MB: One paediatric asthma study we’ve run would have historically seen children going into clinic for an entire day for multiple days over a short period. That has a huge impact for them - missing school, not being able to play with their friends - and their families. But using a mix of technology and home nursing solutions at their house, the patients were able to remain at home for the vast majority of that study. This had a positive impact on those patients while still helping us to deliver our research.

MT: What might the trials of tomorrow look like, and how might the role of digital technology evolve?

IM: In the next few years, I believe the majority of trials will include remote elements. Everything is moving that way and this pandemic is merely accelerating the trend.

MB: These so-called ‘hybrid’ trials take the best elements of patient care: giving people the face-to-face clinical care which we know is so important, while reducing the need to travel and wait for routine testing and monitoring. Technology is the key to enabling this. Once you are able to interact with and collect data from patients from home more regularly, you have the potential to also help them better manage their disease and connect them more closely to their healthcare teams. Combined, it is hoped these factors will contribute to improving their overall health outcomes.

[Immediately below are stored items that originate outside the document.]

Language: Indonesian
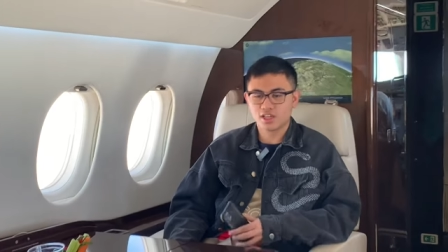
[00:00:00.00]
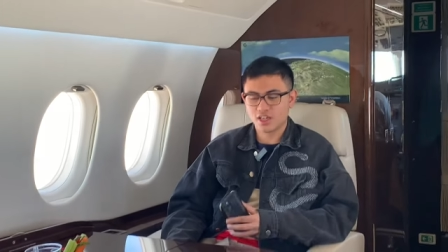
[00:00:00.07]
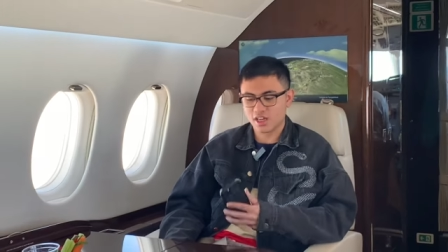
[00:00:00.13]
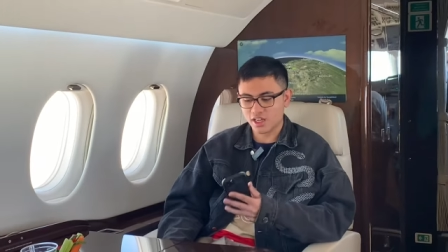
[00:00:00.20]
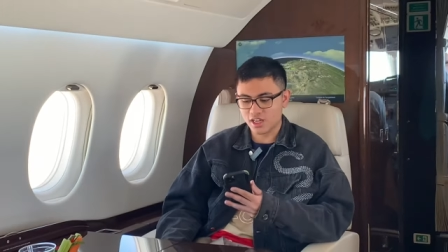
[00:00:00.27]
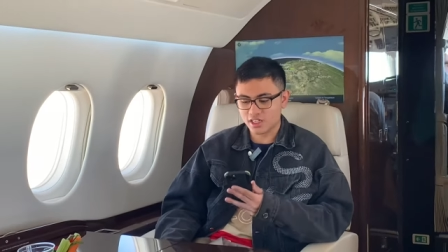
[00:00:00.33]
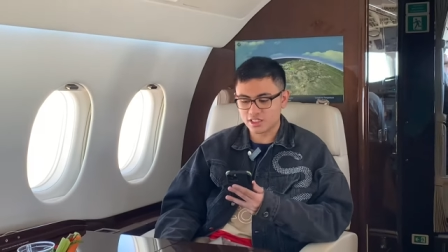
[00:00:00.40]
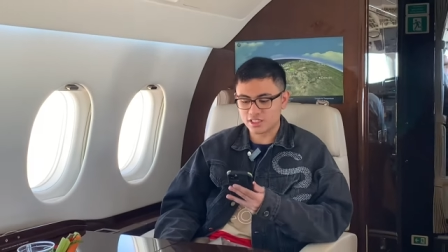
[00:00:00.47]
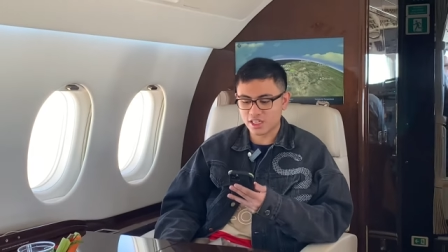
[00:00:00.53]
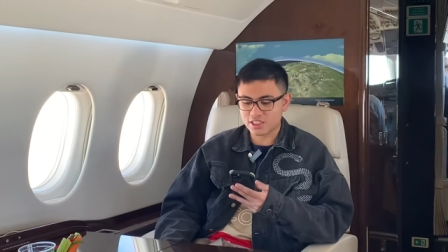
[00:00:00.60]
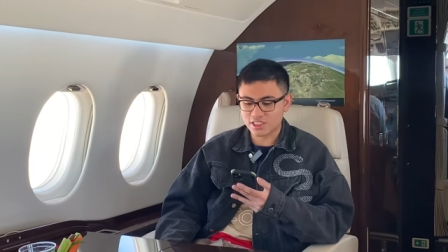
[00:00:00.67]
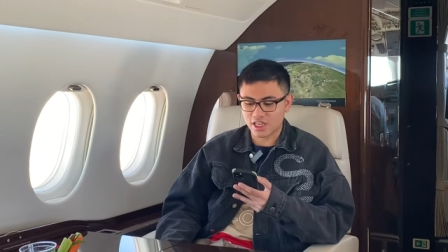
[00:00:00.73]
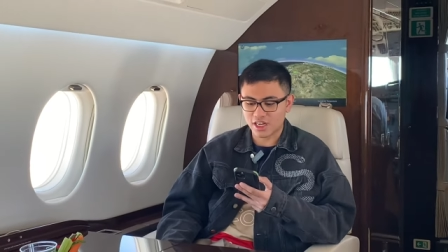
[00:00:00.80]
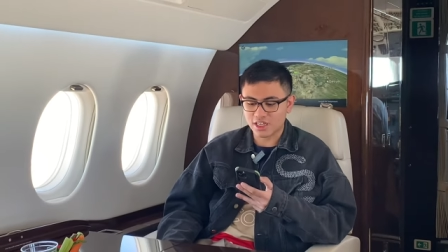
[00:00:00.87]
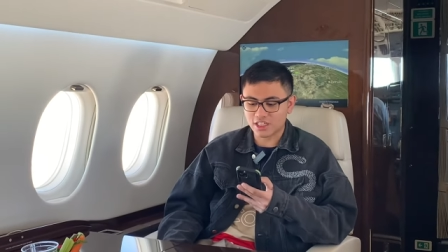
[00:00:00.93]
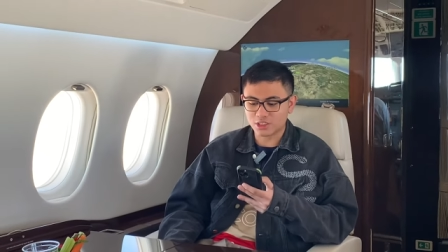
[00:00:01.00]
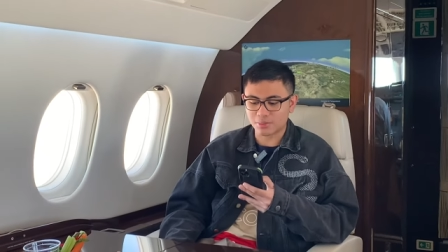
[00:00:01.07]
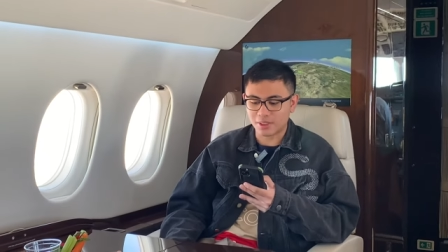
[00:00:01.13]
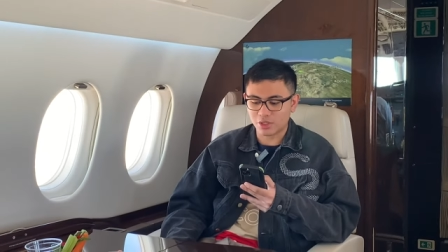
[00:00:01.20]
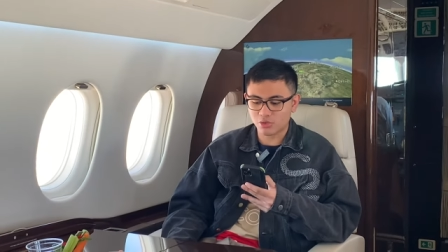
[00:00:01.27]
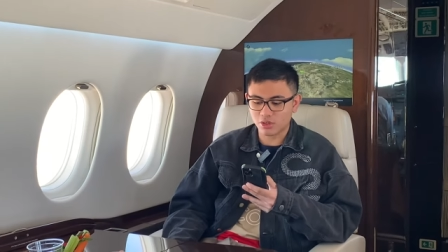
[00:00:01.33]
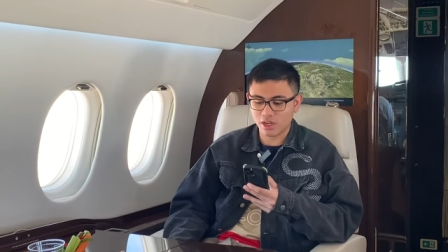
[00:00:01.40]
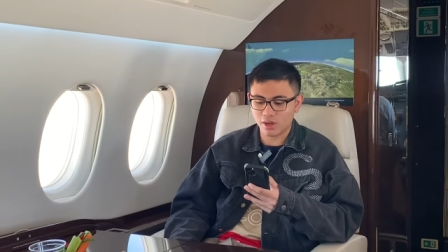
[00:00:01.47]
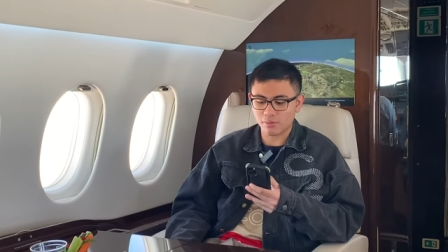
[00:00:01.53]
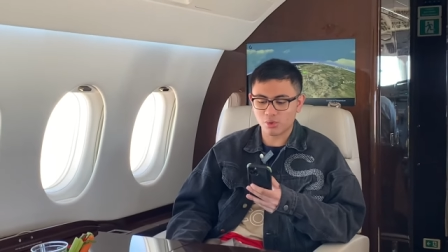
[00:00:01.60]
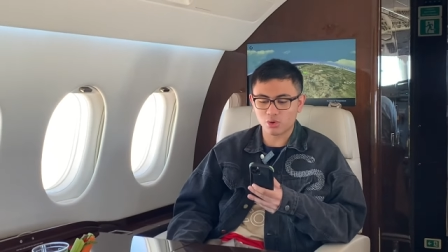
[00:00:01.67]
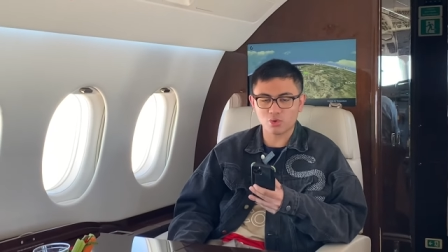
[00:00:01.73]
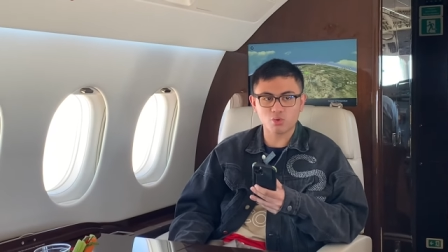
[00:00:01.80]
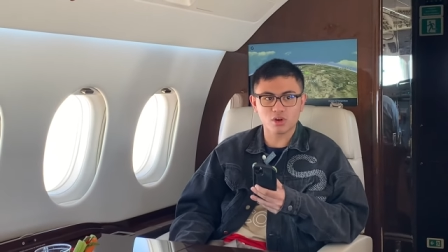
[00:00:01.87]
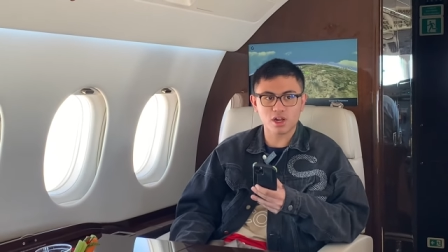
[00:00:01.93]
uh, dan sekarang kecepatan udah
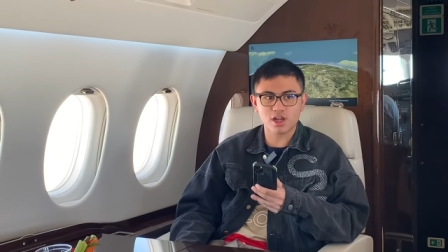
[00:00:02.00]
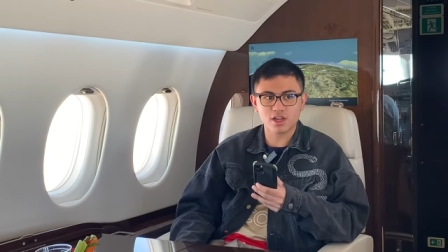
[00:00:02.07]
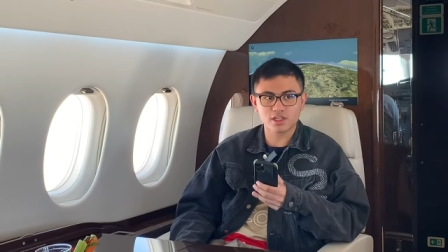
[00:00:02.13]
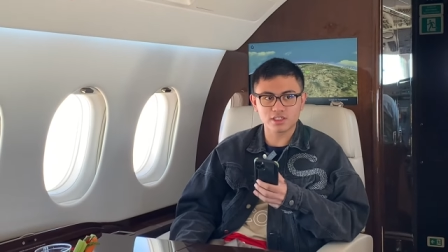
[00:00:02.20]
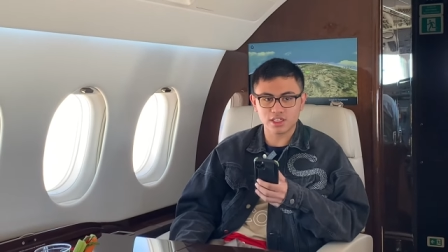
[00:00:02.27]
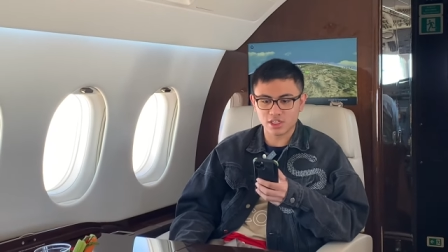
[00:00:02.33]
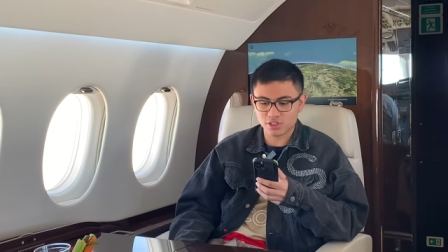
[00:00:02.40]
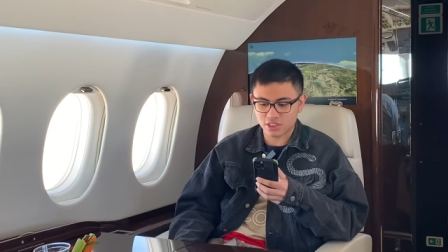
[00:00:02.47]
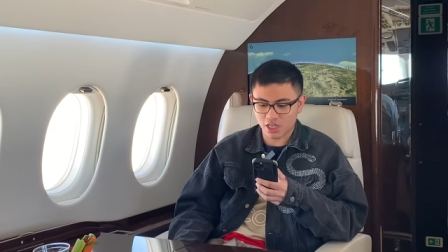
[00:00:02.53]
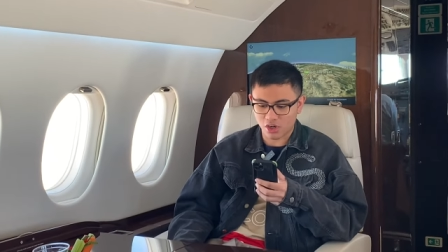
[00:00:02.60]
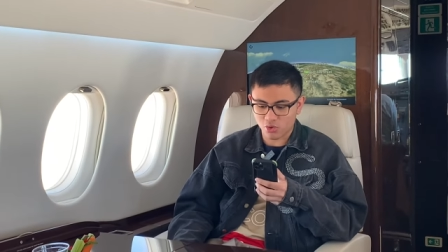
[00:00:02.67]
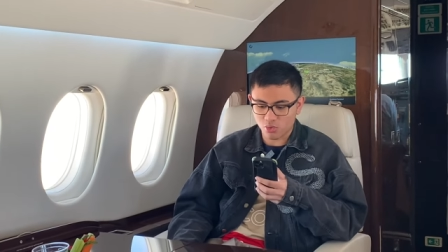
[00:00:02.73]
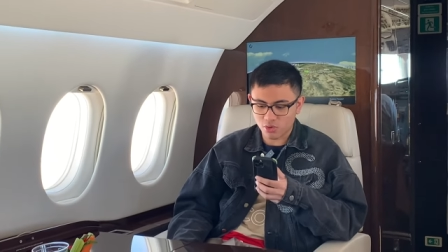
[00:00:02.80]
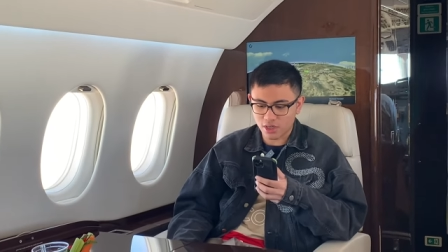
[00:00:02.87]
berkurang jadi sekarang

RH: Everything we do must be about understanding and addressing people’s perceptions of trials to support a positive engagement and experience, so that taking part becomes more the norm, which would be hugely important for the development of new ways to help patients.

MT: I think that’s a great sentiment to end on. The future of trials is one of normalisation. By making trials a more positive experience, I hope they will be increasingly part of everyday life. None of that is possible without true partnership with patients.